In January, President Joe Biden signed an executive order setting up an Equitable Data Working Group to disaggregate federal data by ethnicity, gender, income, disability, veteran status and other demographic points.
The interagency effort would include the Office of Management and Budget, Treasury Secretary Janet Yellen and the Chair of the Council of Economic Advisers Cecilia Rouse. It would be led by the chief statistician and chief technology officer, positions that at the moment remain vacant. The administration has not announced any updates on the program, and the White House did not respond to a request for comment on it.

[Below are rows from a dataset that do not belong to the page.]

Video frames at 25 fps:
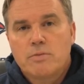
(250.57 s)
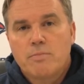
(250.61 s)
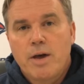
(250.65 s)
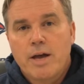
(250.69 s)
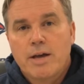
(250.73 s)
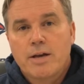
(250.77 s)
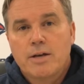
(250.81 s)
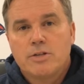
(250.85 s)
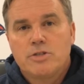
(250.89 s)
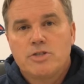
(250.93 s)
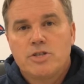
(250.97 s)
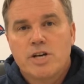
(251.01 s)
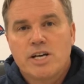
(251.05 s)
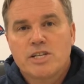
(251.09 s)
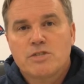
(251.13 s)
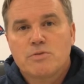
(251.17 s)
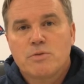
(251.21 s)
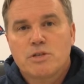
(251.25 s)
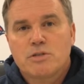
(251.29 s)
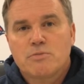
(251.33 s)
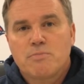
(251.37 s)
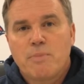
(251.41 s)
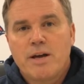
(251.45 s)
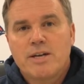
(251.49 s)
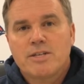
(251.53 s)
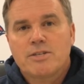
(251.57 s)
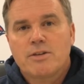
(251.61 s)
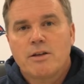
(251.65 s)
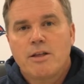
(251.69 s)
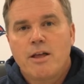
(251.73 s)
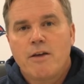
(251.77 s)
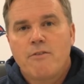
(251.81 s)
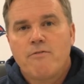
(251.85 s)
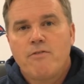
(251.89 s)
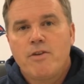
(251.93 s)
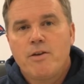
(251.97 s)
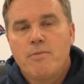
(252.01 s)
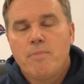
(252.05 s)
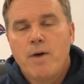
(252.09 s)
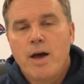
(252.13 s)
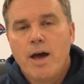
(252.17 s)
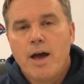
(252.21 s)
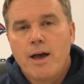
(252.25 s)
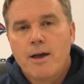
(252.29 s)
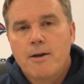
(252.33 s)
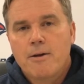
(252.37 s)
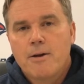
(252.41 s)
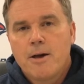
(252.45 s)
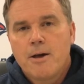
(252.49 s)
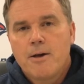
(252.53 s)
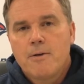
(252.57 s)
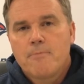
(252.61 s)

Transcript: make adjustments based on that feedback.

But it may still be coming. In her confirmation hearing, Rouse talked about her interest in better data collection to address racial disparities.
“Too often economists focus on average outcomes,” she said. “As a result, our analyses tell us about average economic growth and the middle of the distribution. But as our economy grows more and more unequal, that analysis fails to capture the experience of the many people who are left behind, particularly people of color.”
The argument for AAPI women, Lim said, is that even though they are a comparatively smaller part of the population, they play a significant role in industries that are the fastest-growing sectors of the economy, including hospitality, health care and computer science.
She said she has hope that the Biden administration will begin to realize that fact. Though creating new survey models and sample methodology will take time, it could help better understand trends in the macroeconomy.
“Just because [AAPI women] are a small part of the population,” she said, “doesn’t mean they have a small influence.”